Tk’emlups te Secwepemc is receiving $12.5 million from the federal government to construct a healing centre, which officials say will provide culturally safe mental health and wellness supports.
The healing centre is one of three asks TteS put forward to Prime Minister Justin Trudeau, who promised to support the projects.
The funding was announced on Thursday at Moccasin Square Gardens.
Kukpi7 Rosanne Casimir said it was “truly a monumental day” for Tk'emlups members and survivors of the Kamloops Indian Residential School.
“This announcement of a healing house will provide a culturally safe and relevant support along with the capacity to contribute to the current and future well being of our people who've been impacted,” she said.
Casimir said the funds will flow through the First Nations Health Authority, who will work together with TteS to implement the project.
“This is supporting our survivors. This is supporting our intergenerational survivors, these resources are going to be there to create that forward thinking, holistic approach of a healthier, future generation,” she said.
Casimir was joined by Patty Hadju, minister of Indigenous Services, Colleen Erickson, First Nations Health Authority board chair, former Tk'emlups Kukpi7 Fred Seymour and former councillor Jeanette Jules to make the announcement.

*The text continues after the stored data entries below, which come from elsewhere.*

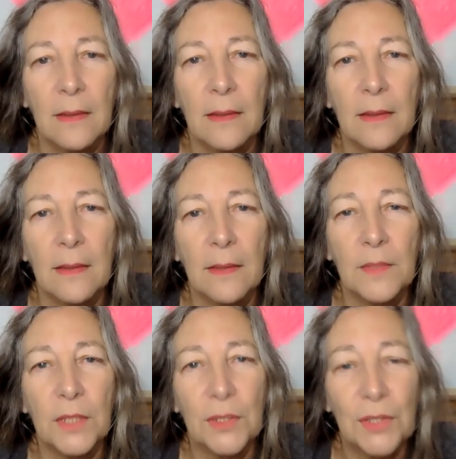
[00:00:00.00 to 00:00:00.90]
I'm
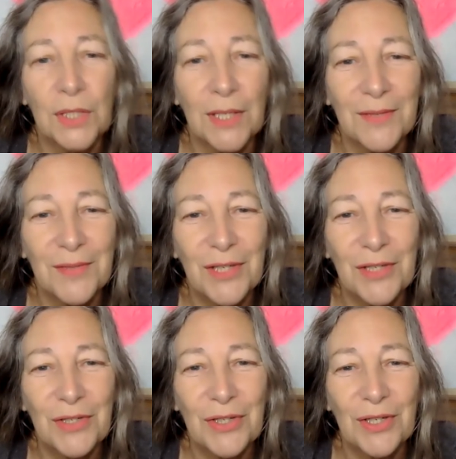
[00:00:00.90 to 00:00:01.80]
Ginger Shen of
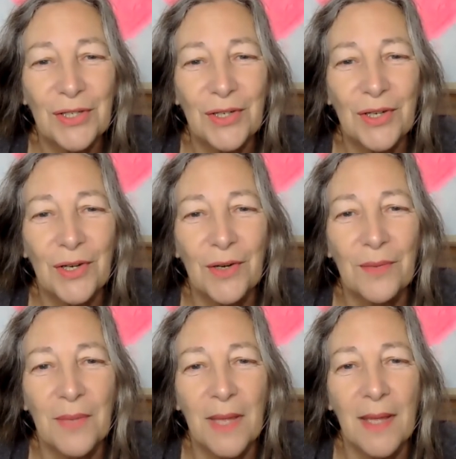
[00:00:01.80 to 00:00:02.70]

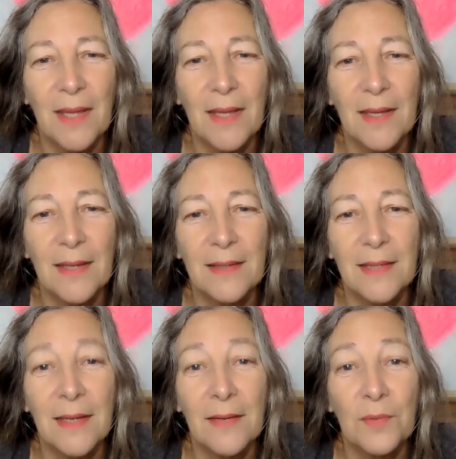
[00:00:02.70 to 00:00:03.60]
gingershen.com, and
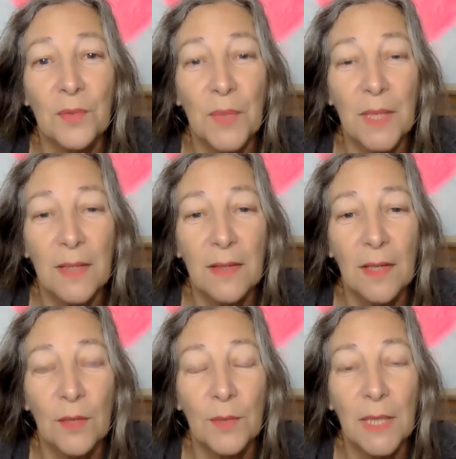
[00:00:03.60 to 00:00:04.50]
I have prepared the
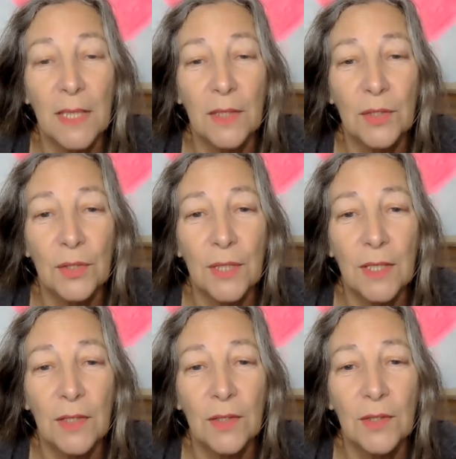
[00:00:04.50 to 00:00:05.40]
Illuminating Journey
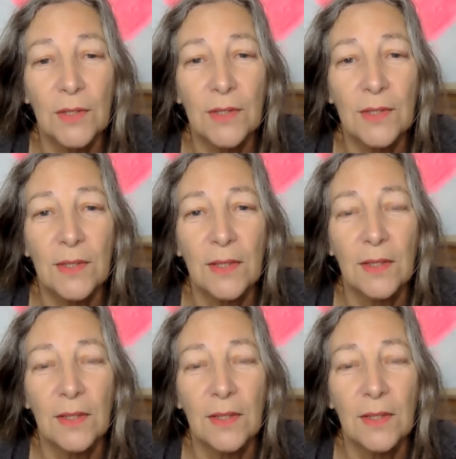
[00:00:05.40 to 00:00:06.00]
cardsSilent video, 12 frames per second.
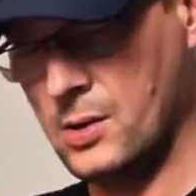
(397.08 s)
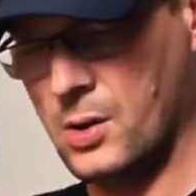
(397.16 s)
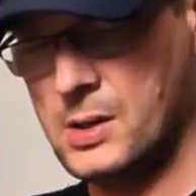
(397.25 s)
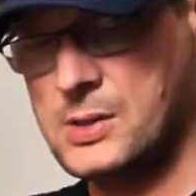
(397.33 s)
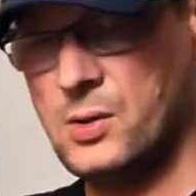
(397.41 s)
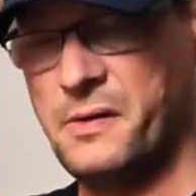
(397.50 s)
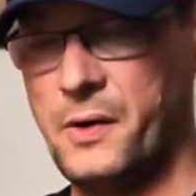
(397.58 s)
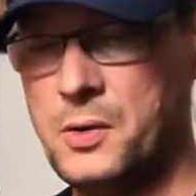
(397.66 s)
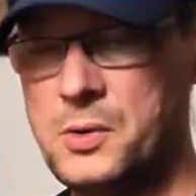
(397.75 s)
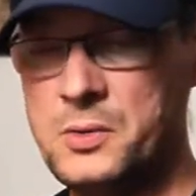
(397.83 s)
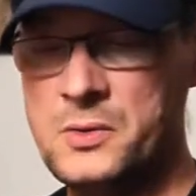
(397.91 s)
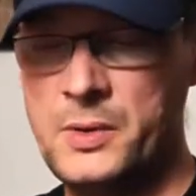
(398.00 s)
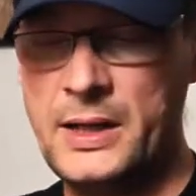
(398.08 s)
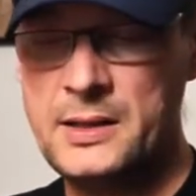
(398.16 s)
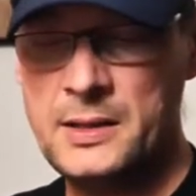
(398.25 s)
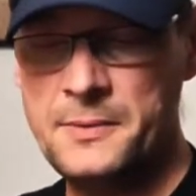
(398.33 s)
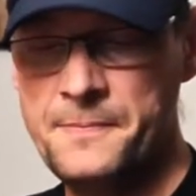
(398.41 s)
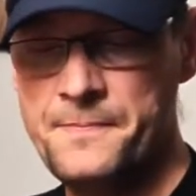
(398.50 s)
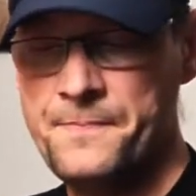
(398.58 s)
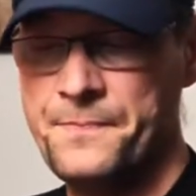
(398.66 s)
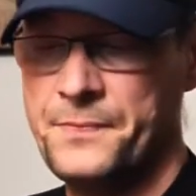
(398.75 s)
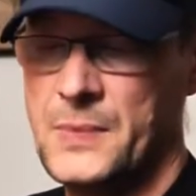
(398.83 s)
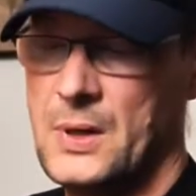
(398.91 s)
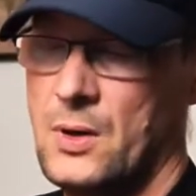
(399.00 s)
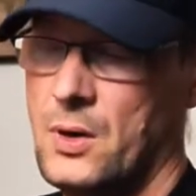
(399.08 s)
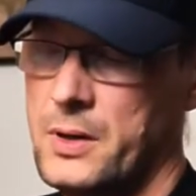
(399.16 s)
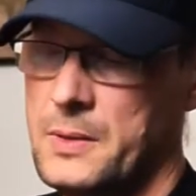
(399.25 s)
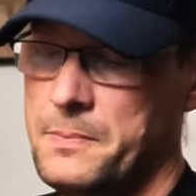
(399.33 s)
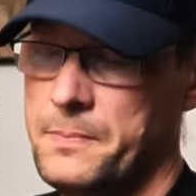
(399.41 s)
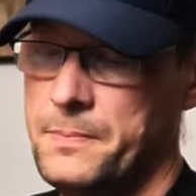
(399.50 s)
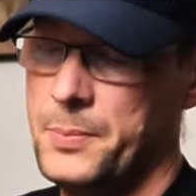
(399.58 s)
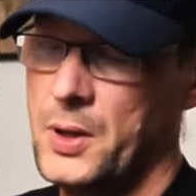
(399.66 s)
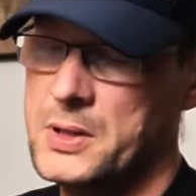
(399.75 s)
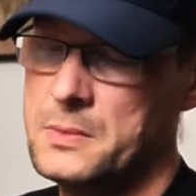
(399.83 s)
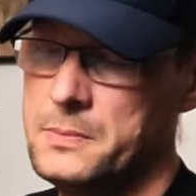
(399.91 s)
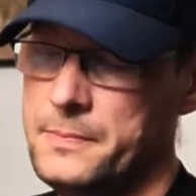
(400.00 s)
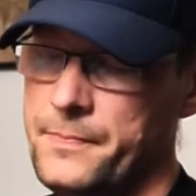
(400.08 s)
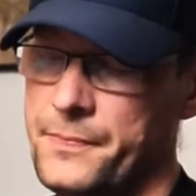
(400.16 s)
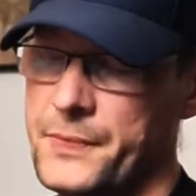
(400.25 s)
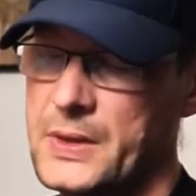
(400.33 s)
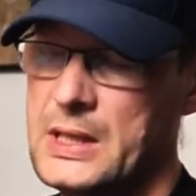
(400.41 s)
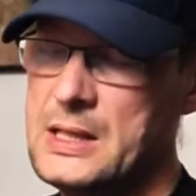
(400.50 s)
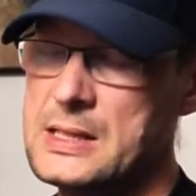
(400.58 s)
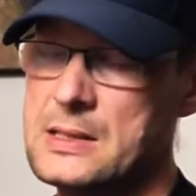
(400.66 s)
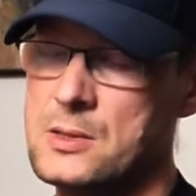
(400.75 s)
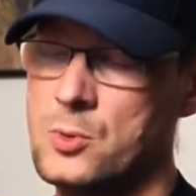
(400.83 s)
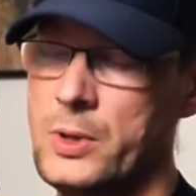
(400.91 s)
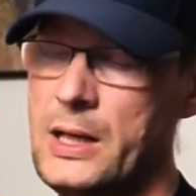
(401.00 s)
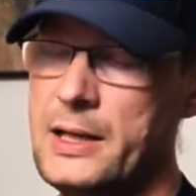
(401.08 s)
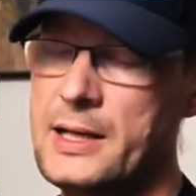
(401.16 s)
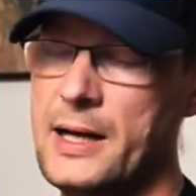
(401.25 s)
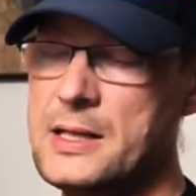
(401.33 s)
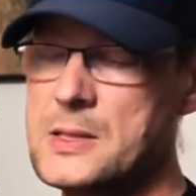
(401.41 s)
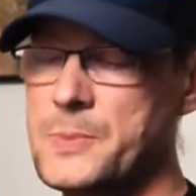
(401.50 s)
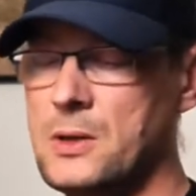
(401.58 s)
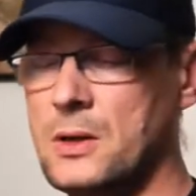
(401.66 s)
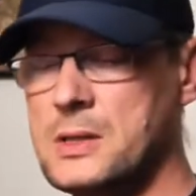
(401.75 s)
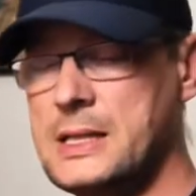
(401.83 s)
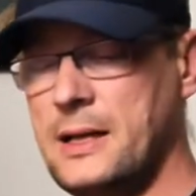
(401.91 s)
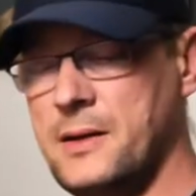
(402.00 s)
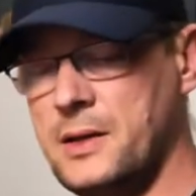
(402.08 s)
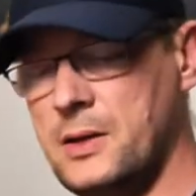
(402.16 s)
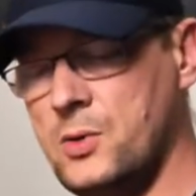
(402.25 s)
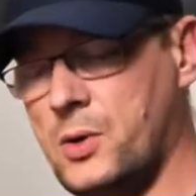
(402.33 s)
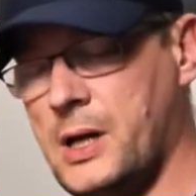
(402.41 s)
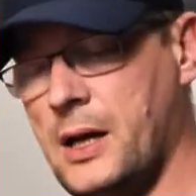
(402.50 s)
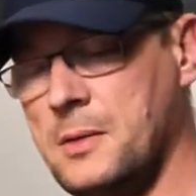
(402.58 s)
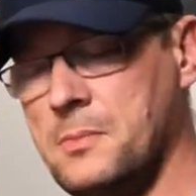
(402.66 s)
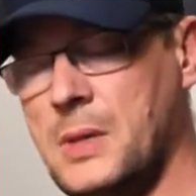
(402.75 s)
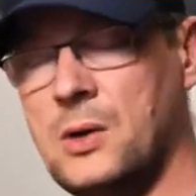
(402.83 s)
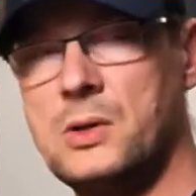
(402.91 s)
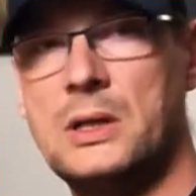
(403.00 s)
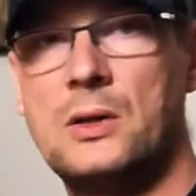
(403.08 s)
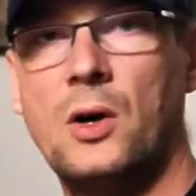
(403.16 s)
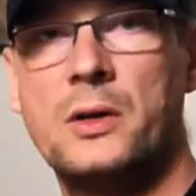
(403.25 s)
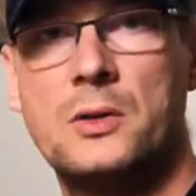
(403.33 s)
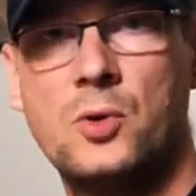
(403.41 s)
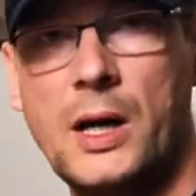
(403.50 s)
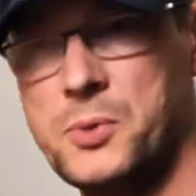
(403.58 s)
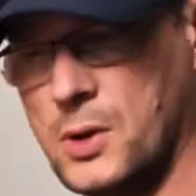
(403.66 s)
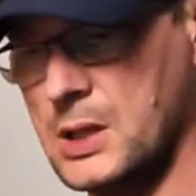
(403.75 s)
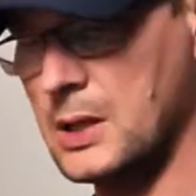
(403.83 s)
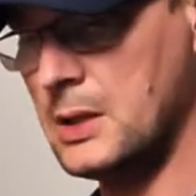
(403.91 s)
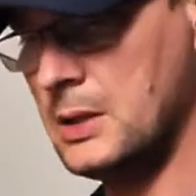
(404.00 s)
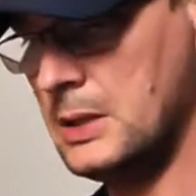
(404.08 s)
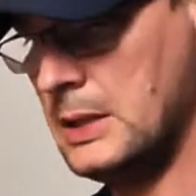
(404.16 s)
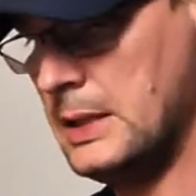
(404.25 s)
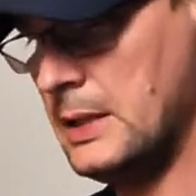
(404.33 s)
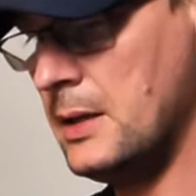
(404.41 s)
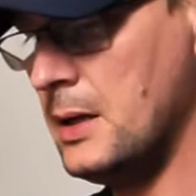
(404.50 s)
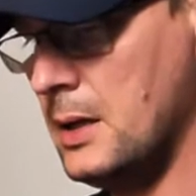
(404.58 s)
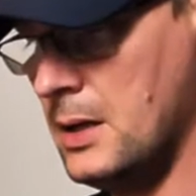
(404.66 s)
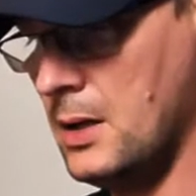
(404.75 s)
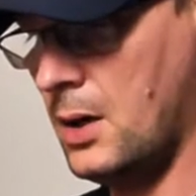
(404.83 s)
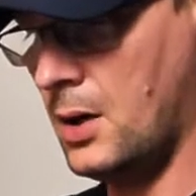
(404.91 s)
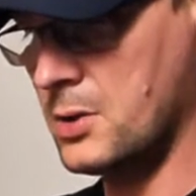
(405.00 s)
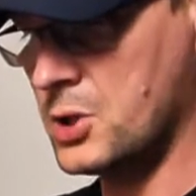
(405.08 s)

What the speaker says: also a photo thread on the bottom. This is really nice because then you can mount it on a tripod, on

Casimir said planning for a healing centre has involved collaboration and dialogue which has considered the unique healing needs of residential school survivors.

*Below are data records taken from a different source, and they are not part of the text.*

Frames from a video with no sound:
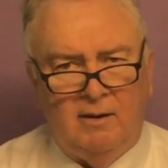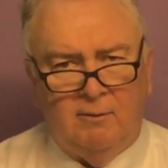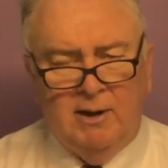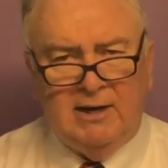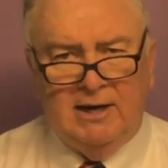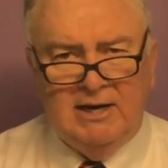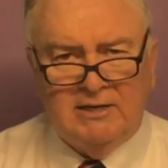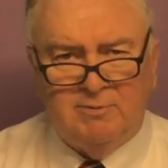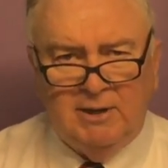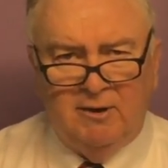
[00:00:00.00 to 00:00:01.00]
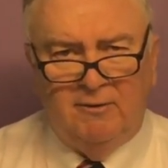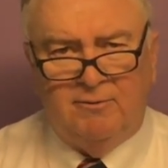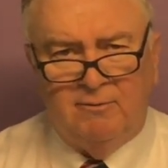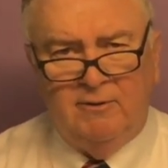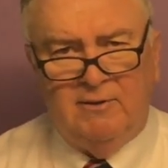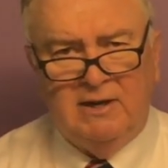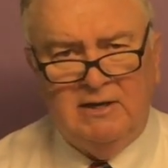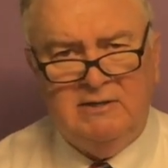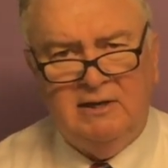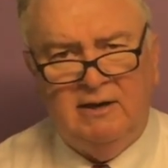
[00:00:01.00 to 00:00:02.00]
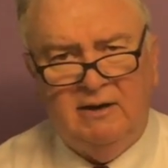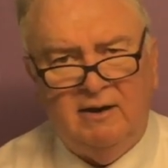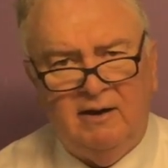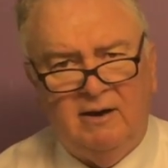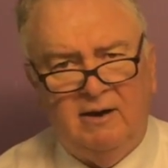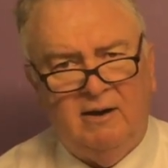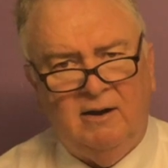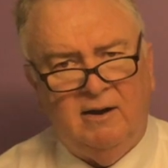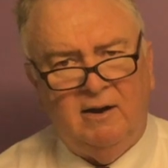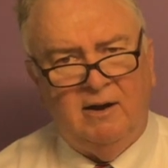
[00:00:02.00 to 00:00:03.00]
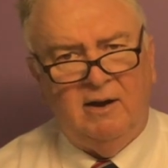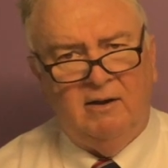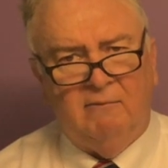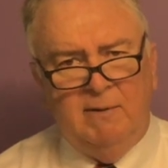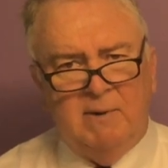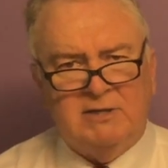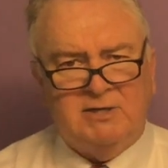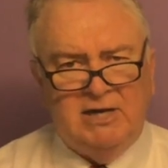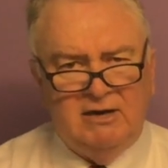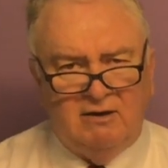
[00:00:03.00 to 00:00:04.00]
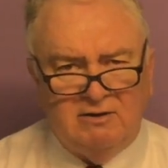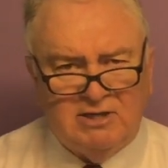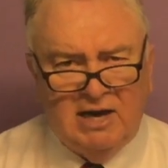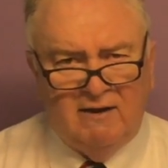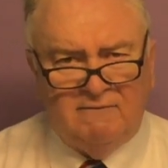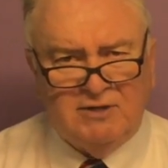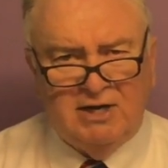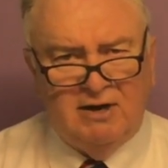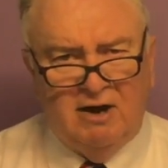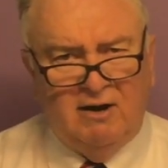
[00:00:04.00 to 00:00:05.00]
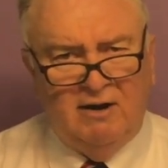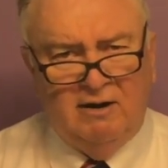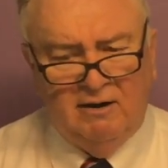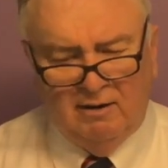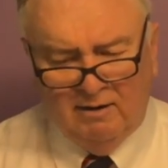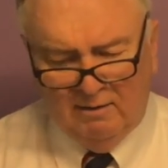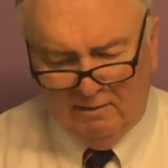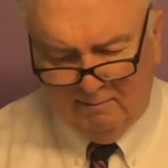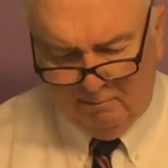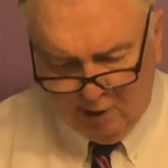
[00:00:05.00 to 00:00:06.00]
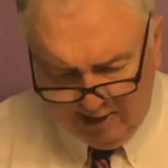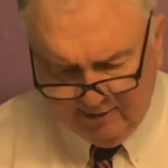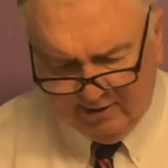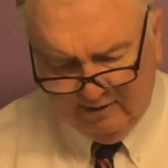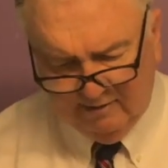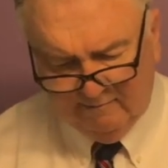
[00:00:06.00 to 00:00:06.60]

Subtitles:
Quickly as we go through this, we must see ourselves in our brother.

She said the space will be designed to be welcoming, safe and non-colonial, honouring traditional culture and history, with an architecture firm working with the band to develop a design incorporating Secwepemc values.
Casimir didn’t say exactly where the centre would be located, but noted it will be in a “safe place that has been identified that is going to be away from the residential school.”
She said updates around plans, groundbreaking and construction will be forthcoming.
Erickson said the centre will offer culturally-based trauma services, traditional healing practices and Western trauma-specific therapies to provide a continuum of mental health and wellness care.
Casimir noted this funding follows a commitment made by Trudeau during his visits to Tk'emlups.
“He made a commitment to support meaningful steps towards reconciliation, ensuring that we have the support and the resources needed for those that have been impacted by the Indian residential school system,” she said.
“As we move forward, in truth and reconciliation, we are grateful for those positive steps that will make a difference.”
Another $1.5 million in federal government funds are being earmarked for a project that will assess possible renovations and upgrades to the buildings which housed the former Kamloops Indian Residential School.
In an emotional speech, Hajdu thanked the band for sharing the ceremony and emphasized the importance of acknowledging Canada’s colonial history and the harm done to Indigenous people.
“The residential schools were designed entirely to remove people from community, to remove people from language, culture, love, and the opportunity to grow,” she said.
Hajdu noted the trauma that people experienced in these schools have been passed down through generations, and said this is what a healing centre can help address.
“We in a western way talk about treatment in terms of getting better from substance use or getting better from mental health issues. In fact, all treatment is about getting better from the experience of trauma,” she said.
“Treatment for me, in the context of a healing centre, is about healing from the historical and ongoing experience of colonization.”